# What this task involves
Below are the records; reproduce all of them exactly but without any images.

# Available data
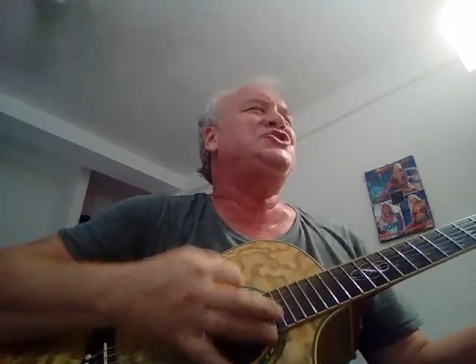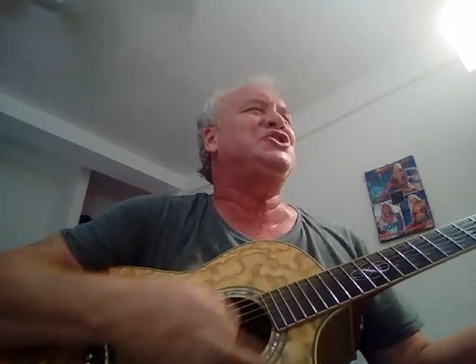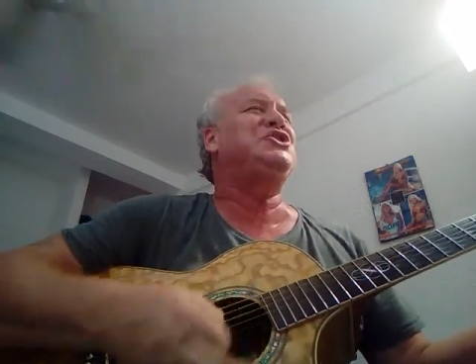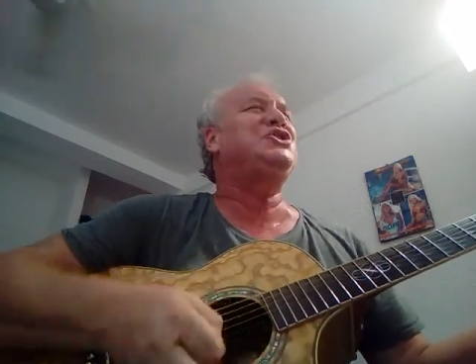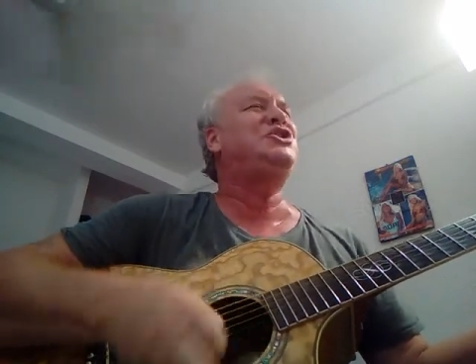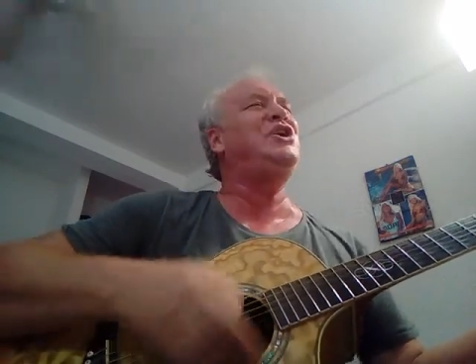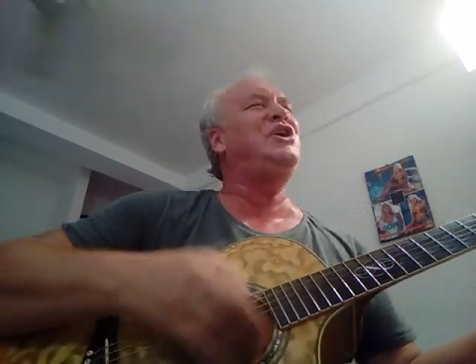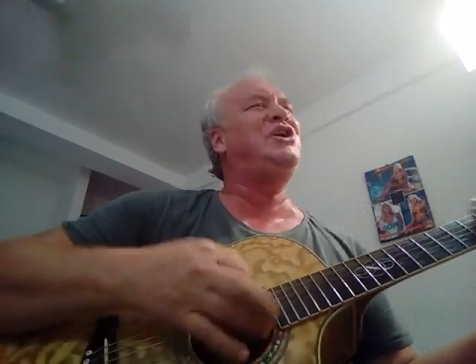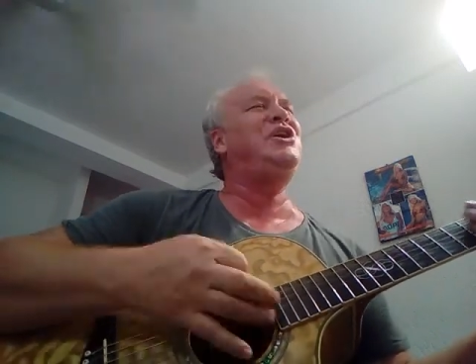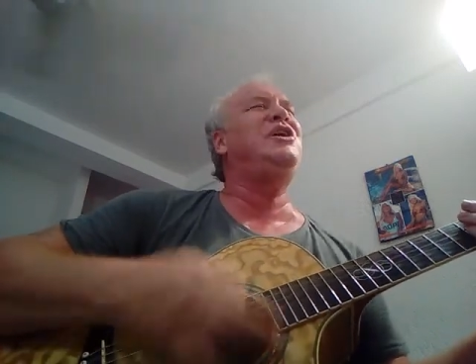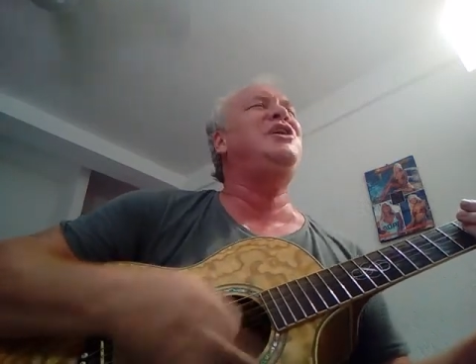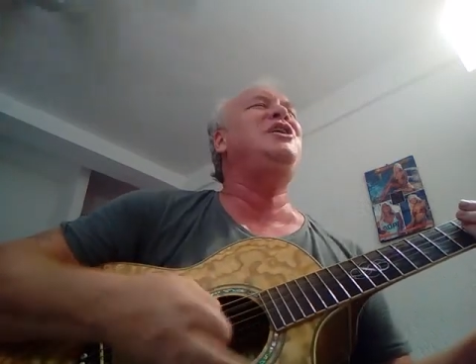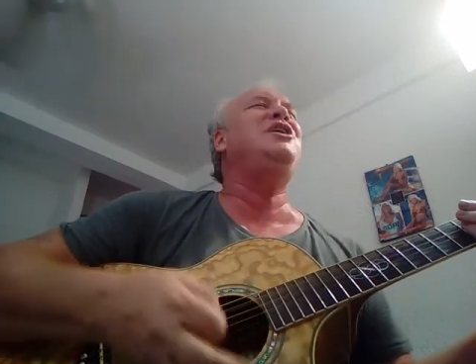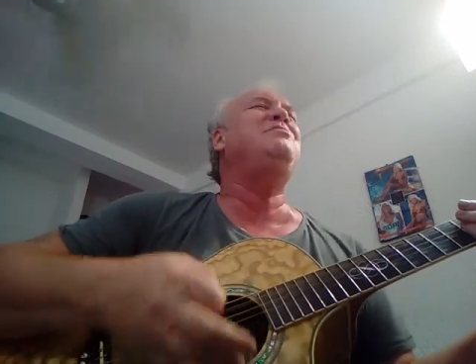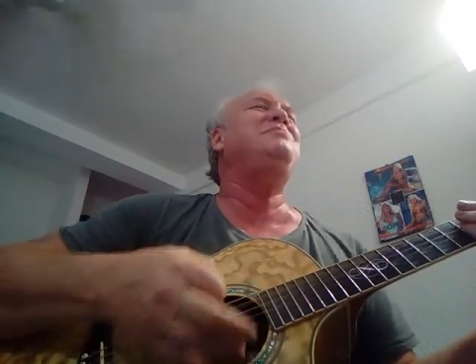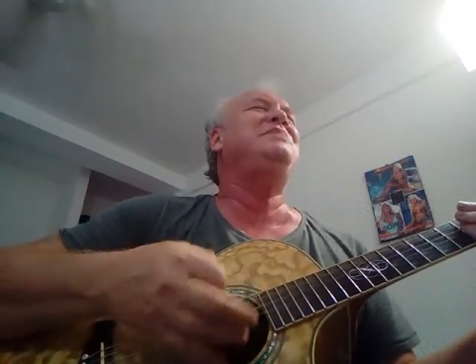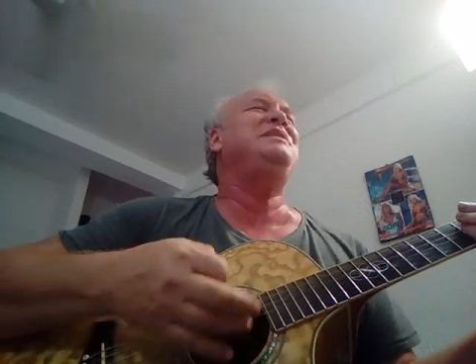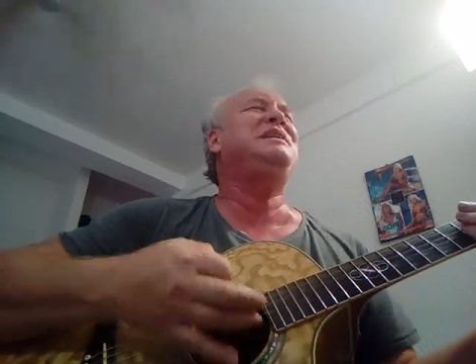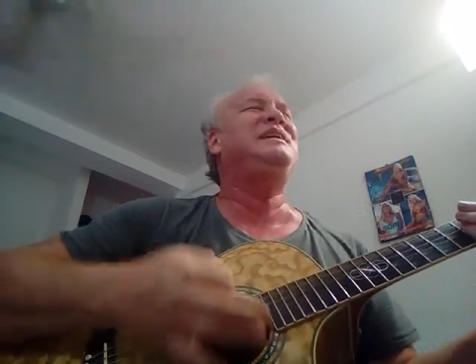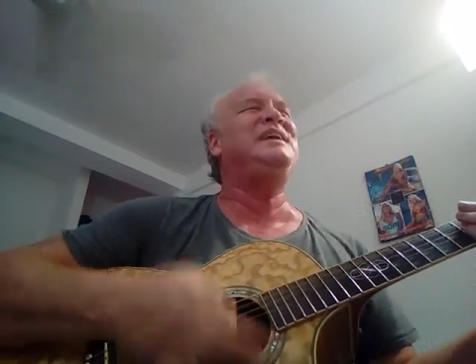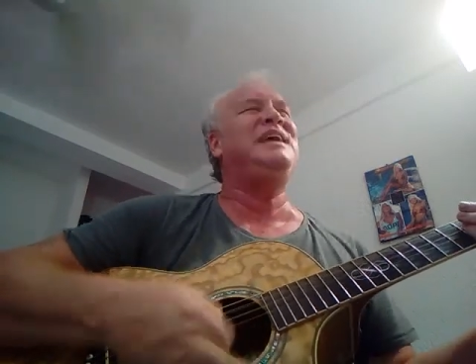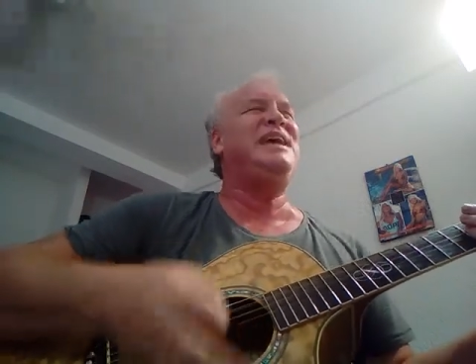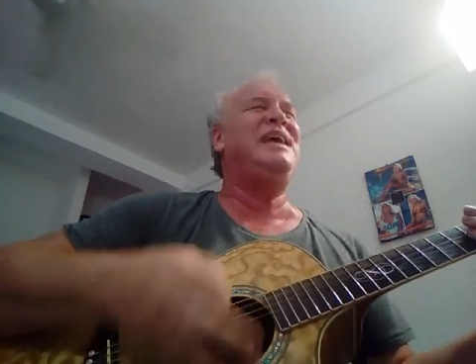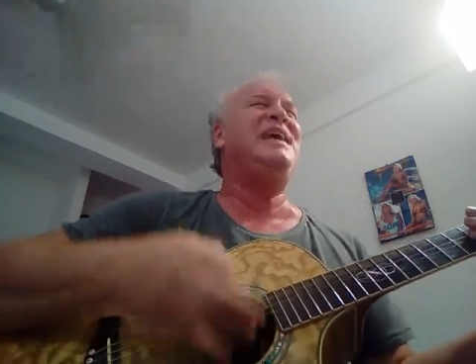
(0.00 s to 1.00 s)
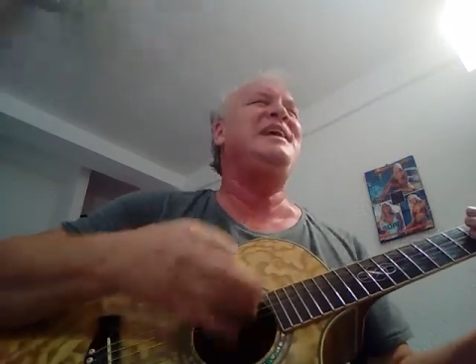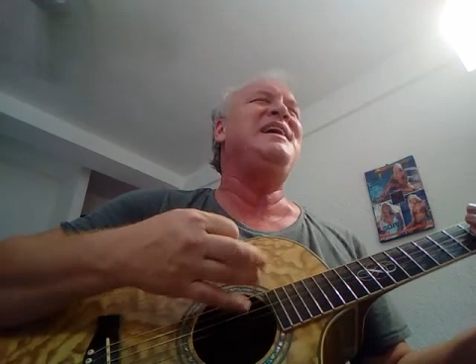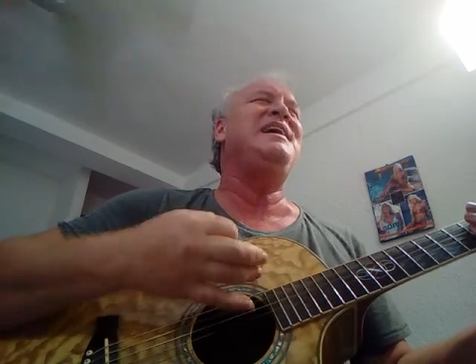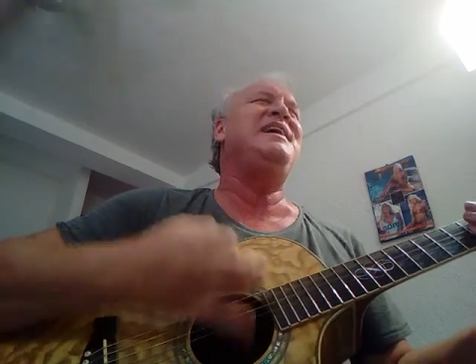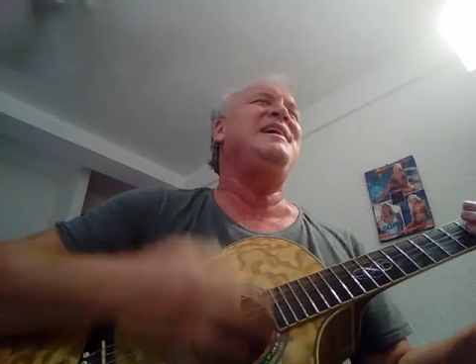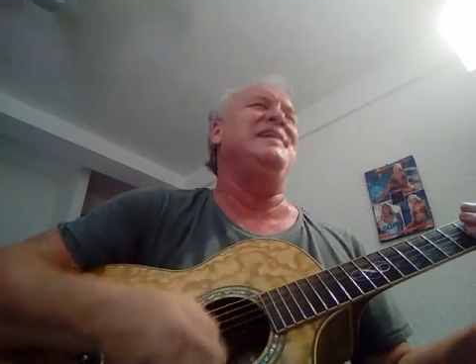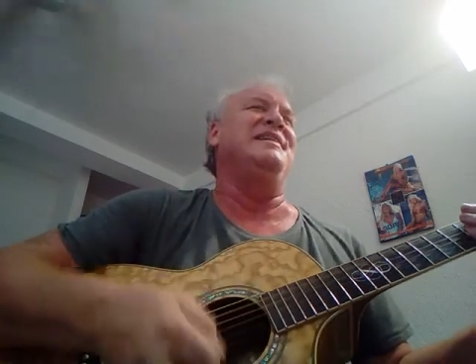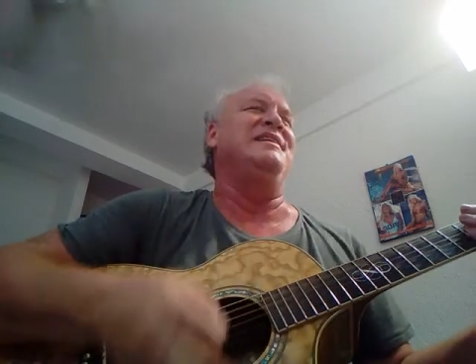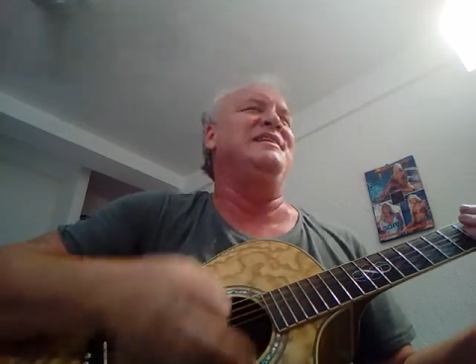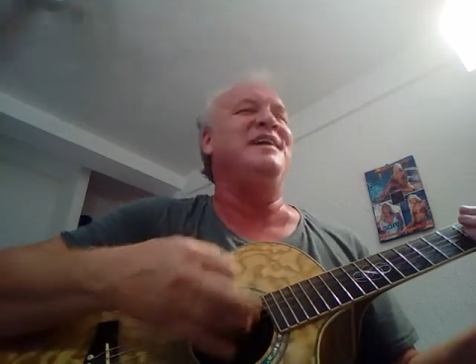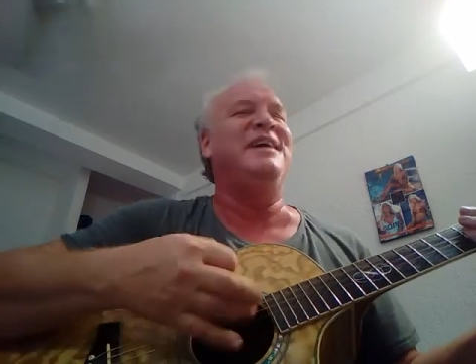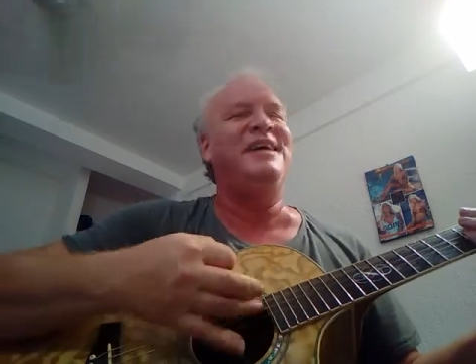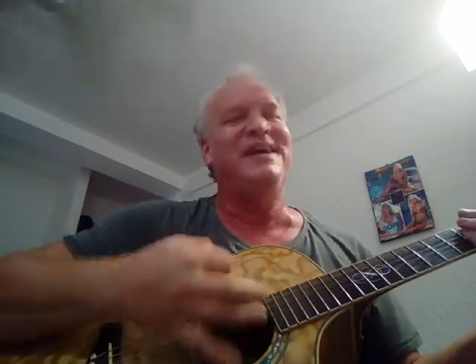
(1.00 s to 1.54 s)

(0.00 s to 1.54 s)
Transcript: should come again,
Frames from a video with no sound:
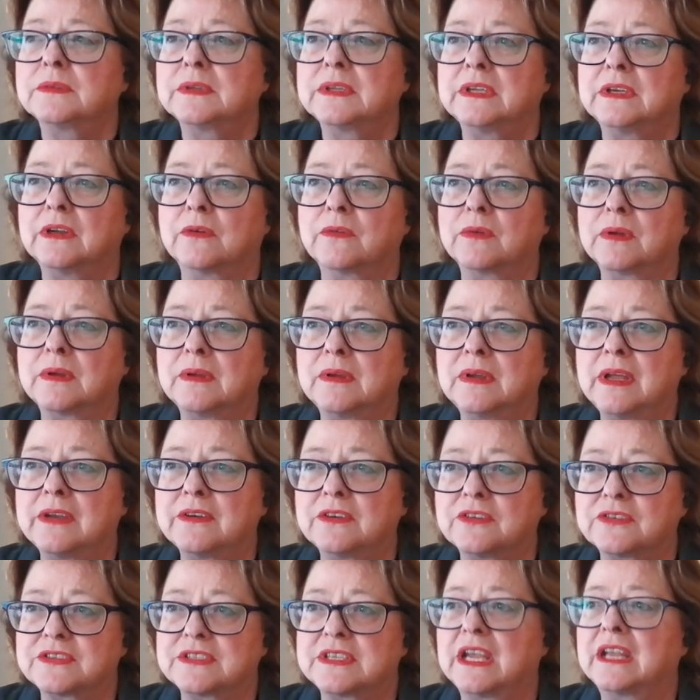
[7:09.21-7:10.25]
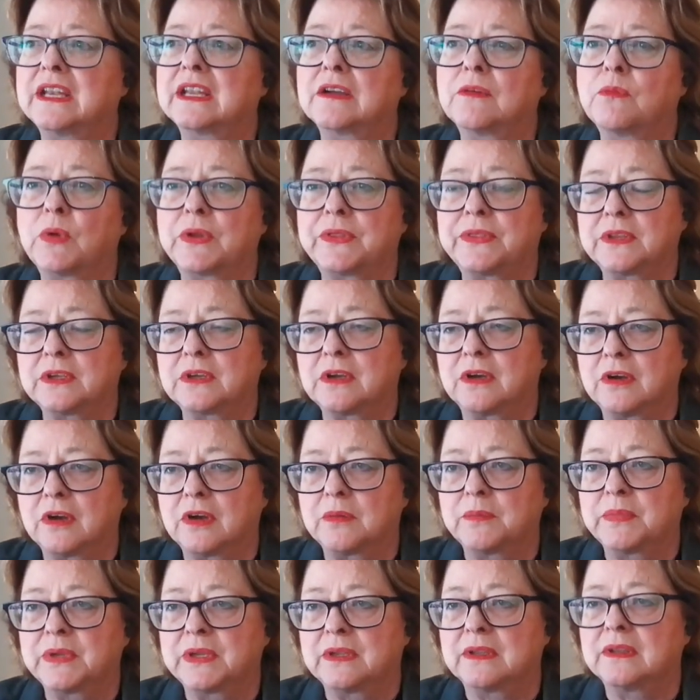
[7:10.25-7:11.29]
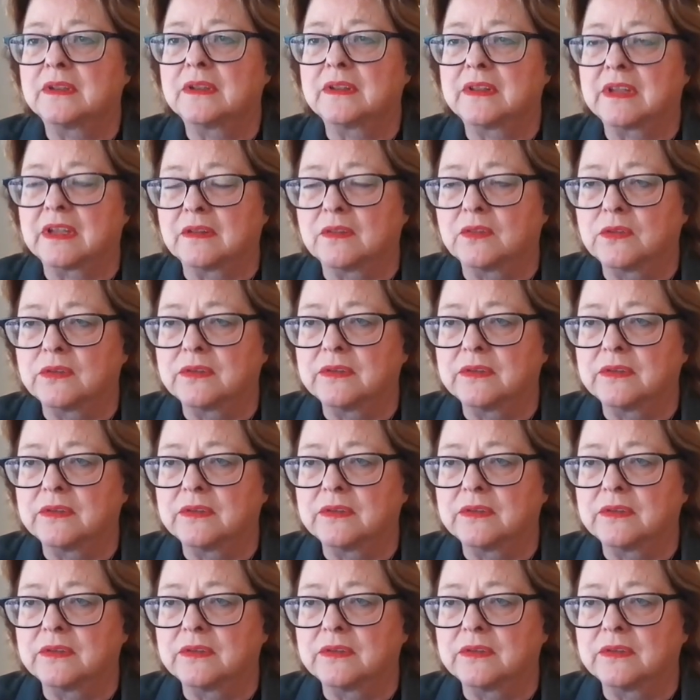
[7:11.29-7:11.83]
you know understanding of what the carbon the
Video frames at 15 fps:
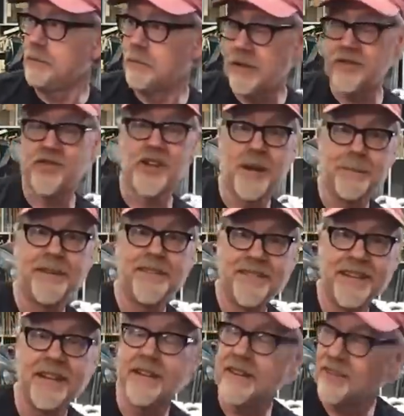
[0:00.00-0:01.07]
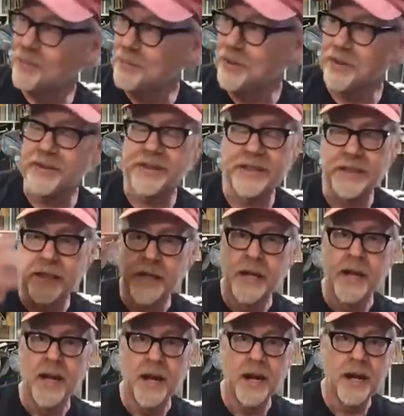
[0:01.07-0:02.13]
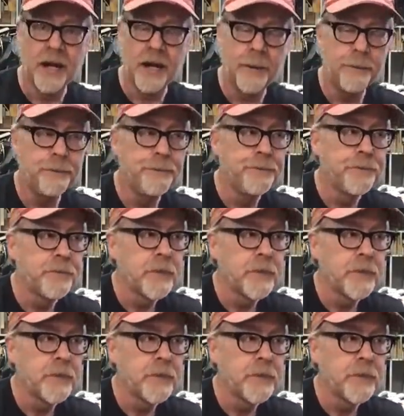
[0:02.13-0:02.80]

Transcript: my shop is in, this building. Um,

# Your response
(0.00 s to 1.00 s)
(1.00 s to 1.54 s)

(0.00 s to 1.54 s)
Transcript: should come again,
Frames from a video with no sound:
[7:09.21-7:10.25]
[7:10.25-7:11.29]
[7:11.29-7:11.83]
you know understanding of what the carbon the
Video frames at 15 fps:
[0:00.00-0:01.07]
[0:01.07-0:02.13]
[0:02.13-0:02.80]

Transcript: my shop is in, this building. Um,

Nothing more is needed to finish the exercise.